Türkiye'nin; 'ileri demokrasi' yalanı ile 'seçilmişlerin diktatörlüğü'ne
götürülmesine karşı İstanbul Barosu tarihsel bir direniş ortaya
koyuyor.
Pazar gecesi, İstanbul Baro Başkanı Doç. Dr. Ümit
Kocasakal, tarafsız gazetecileri; Baro'nun Kanlıca'daki yeni tesisinde
ağırladı. Bilgi verirken; '12 Eylül darbecilerinin açtığı davadan sonra
İstanbul Barosu aleyhine açılan ilk dava ile karşı karşıya kaldık.'
dedi.
Ben; 'Tebrik ediyorum!' diye bağırdım.
İktidara sahip
olanlar; Türkiye'de sadece, ihalelerle teslim alınanların değil 'adalet
isteyen entelektüeller'in olduğunu görmeli idi.
AYIPTIR AYIP
Balyoz
davası diye bilinen davanın görüldüğü Silivri'deki 10. Ağır Ceza
Mahkemesi'de avukatlar görevlerini yapamayacak duruma geliyorlar ve
salonu terk ediyorlar. Düşünün ki avukat; 'Söz istiyorum!' diyor.

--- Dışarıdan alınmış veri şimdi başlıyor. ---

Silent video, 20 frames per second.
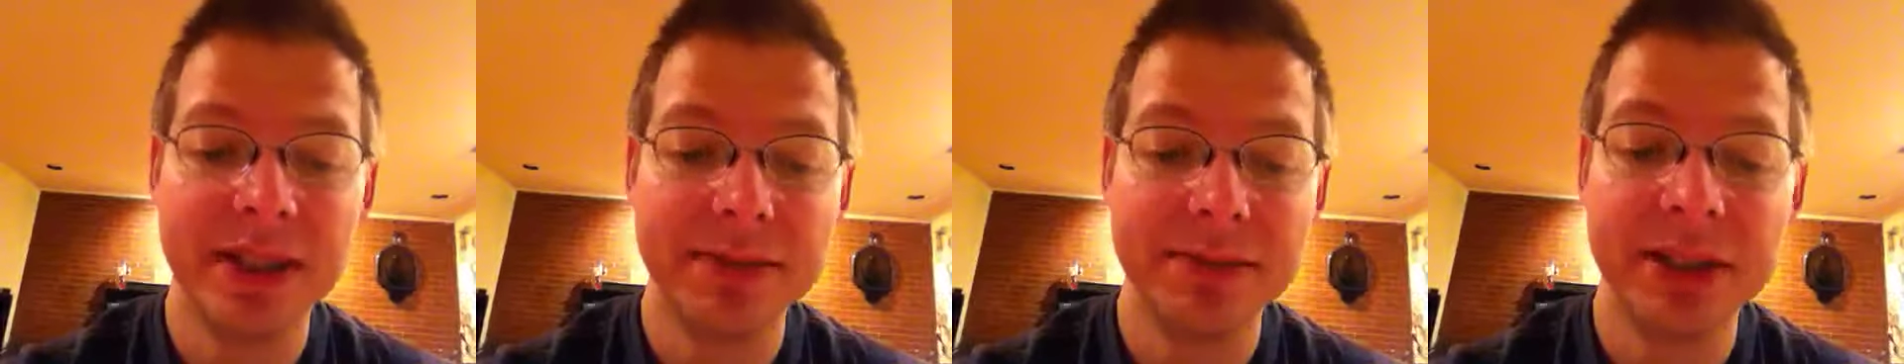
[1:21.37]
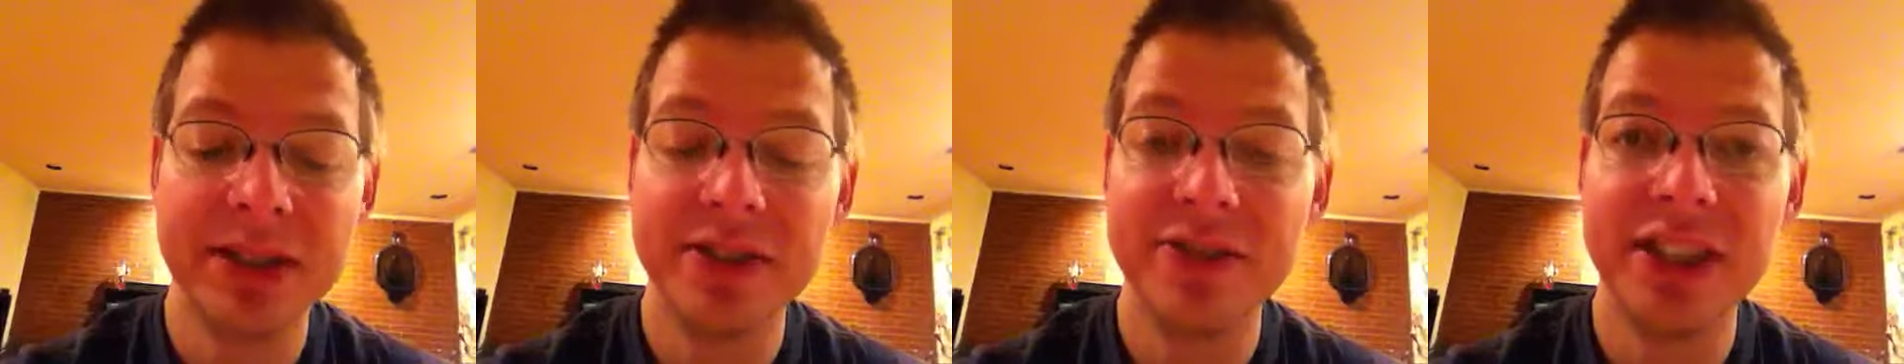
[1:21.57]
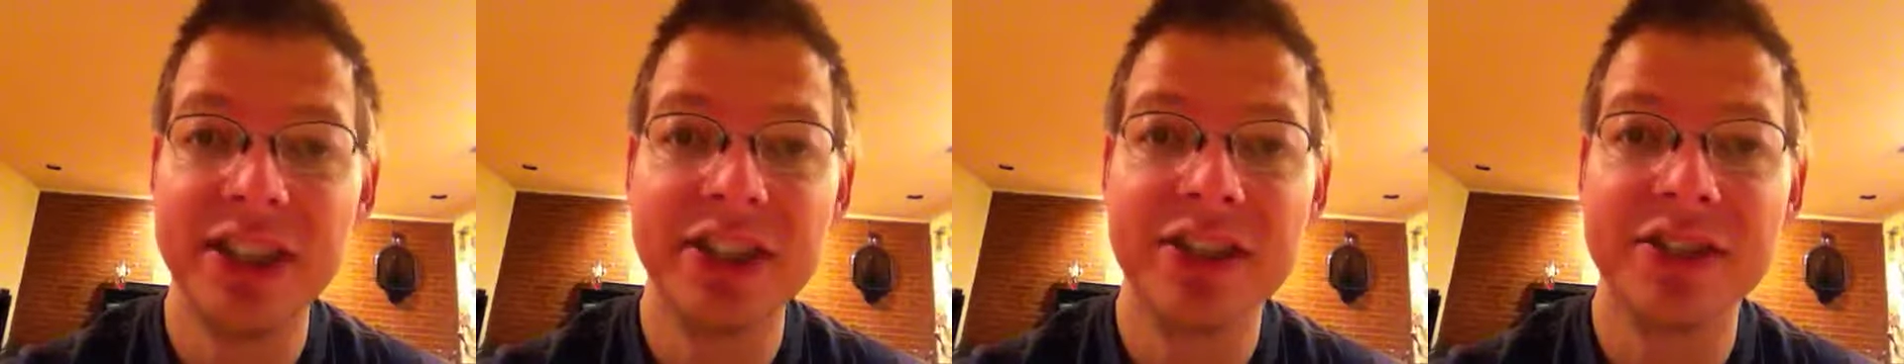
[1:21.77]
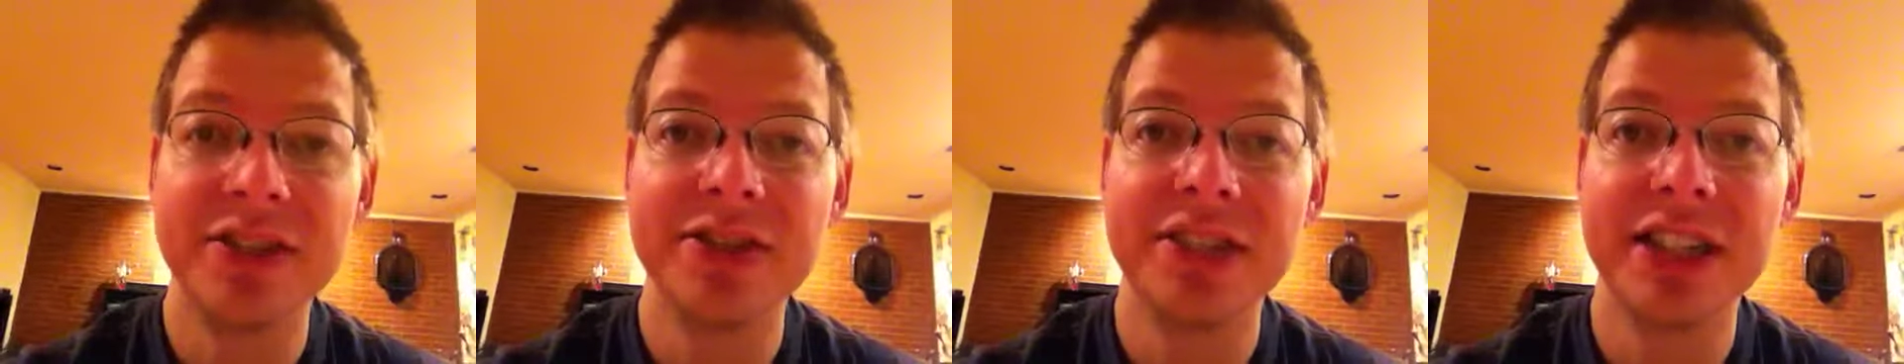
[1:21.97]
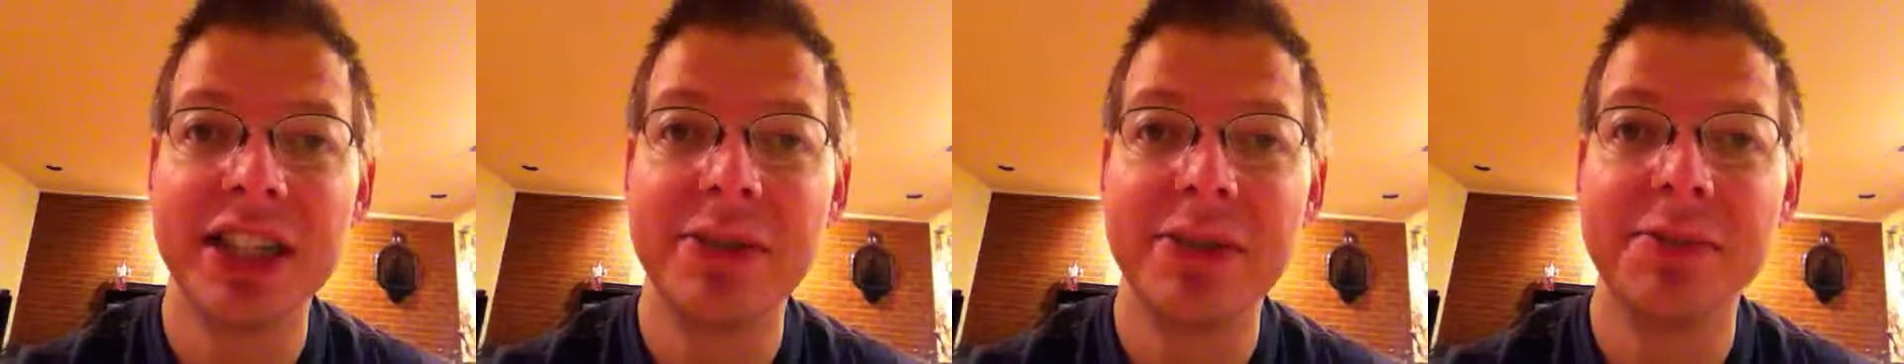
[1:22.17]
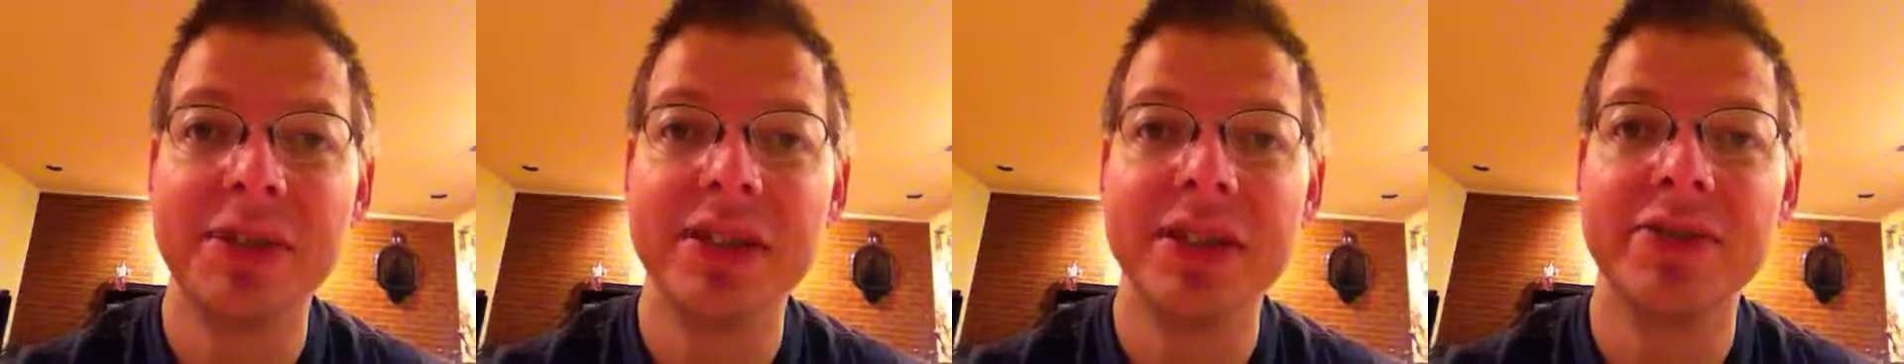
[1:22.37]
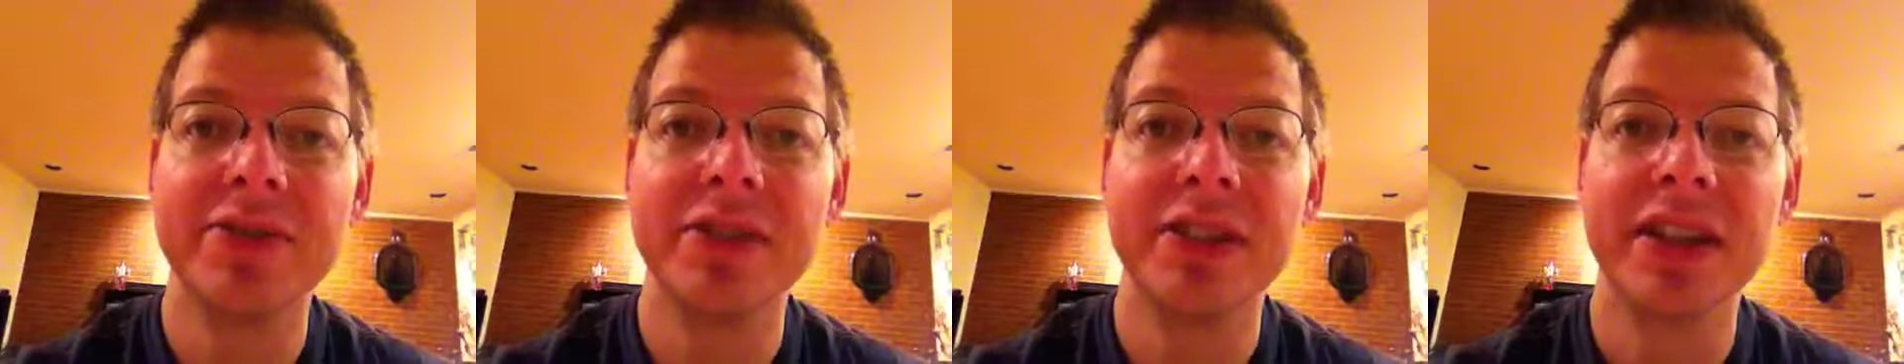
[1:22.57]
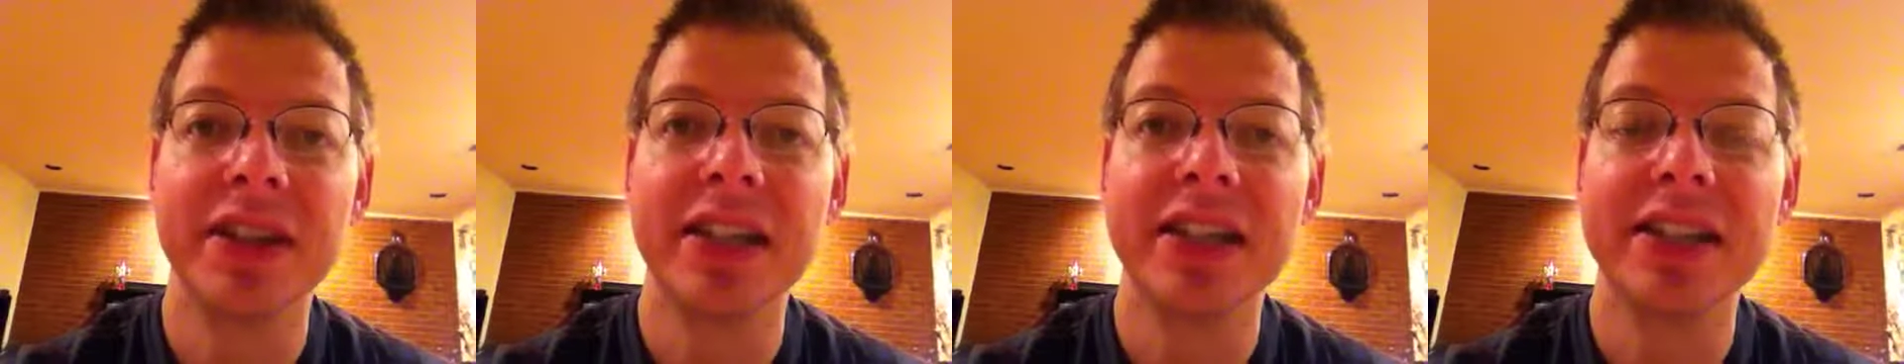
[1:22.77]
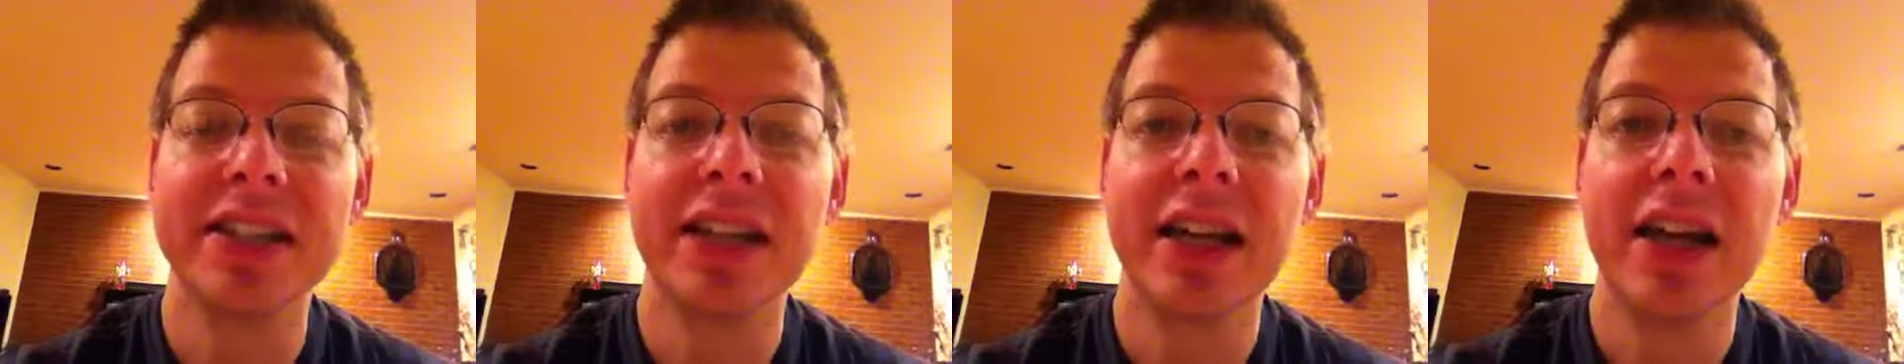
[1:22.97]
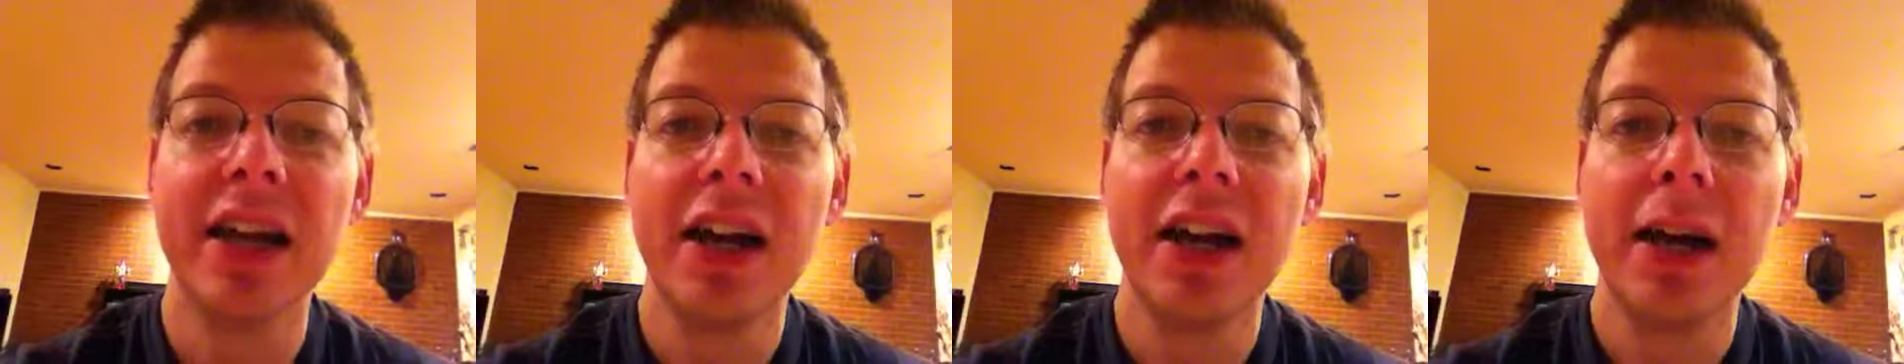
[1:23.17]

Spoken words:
motivational tapes and different things.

Mahkeme Başkanı; 'Vermiyorum; ne yapacaksın?' anlamında engel getiriyor.
Bu engellemeyi, avukatlar bağlı bulundukları İstanbul Barosu'na
bildiriyor ve yardım istiyorlar.
Baro yönetimi; Avukatlık Kanunu'nda
yer alan hükümlere uygun olarak davanın 6 Nisan 2012 tarihli oturumuna
katılarak mahkemeden adil yargılanma ve savunma haklarına saygılı
olmasını talep ediyor.
Bunun üzerine 12 Eylül darbecilerinin bile gündeme getirmediği maddeler işletilerek İstanbul Barosu hakkında dava açılıyor.
Şikayetçilerden birisi Balyoz Mahkemesi; hadi onu anladık.
Başkan
Kocasakal, 'Ne yazık ki bizi şikayet edenlerden birisi de Konya
Barosu!' deyince; ben yine, 'Yakışır Mevlana'nın torunlarına!' diye
bağırdım.
Konya'daki avukatlar, barolarını muhbir konumuna düşüren yönetim karşısında neden susuyorlar?
BAK ŞU TESADÜFE
İstanbul Barosu hakkında soruşturmayı Silivri Cumhuriyet Başsavcısı açıyor.
Hem de dosyayı ilgili savcasından izin gerekçesiyle alıp başka bir savcıya vererek yargılama kararı çıkarttırılıyor.
Durun daha bitmedi...
Bu dava; başsavcınının hanımının başkanı olduğu mahkemeye düşüyor.
Başkan Kocasakal; 'Bu dava; Baro'muza karşı darbe davasıdır!' derken abarttı mı sanıyorsunuz?
Savcılar
tamam, yargıçlar tamam; bir avukatlar kaldı. Onlar da ileri demokrasiye
hizmet aracı yapılırsa; yaşasın 'ileri başkanlık sistemi'.
Makarna- kömür derdinde olanlar buna aldırış etmez ama bu ülkenin seçkin ve eğitimli kesimleri seslerini elbette yükseltirler.
BOMBA SURİYE'YE GİDİYORDU
Dün patlayan araç, Suriye'ye gidiyordu.
Türkiye tarafında bomba yüklenmişti. Suriye girecek; orada bir yer havaya uçurulacaktı.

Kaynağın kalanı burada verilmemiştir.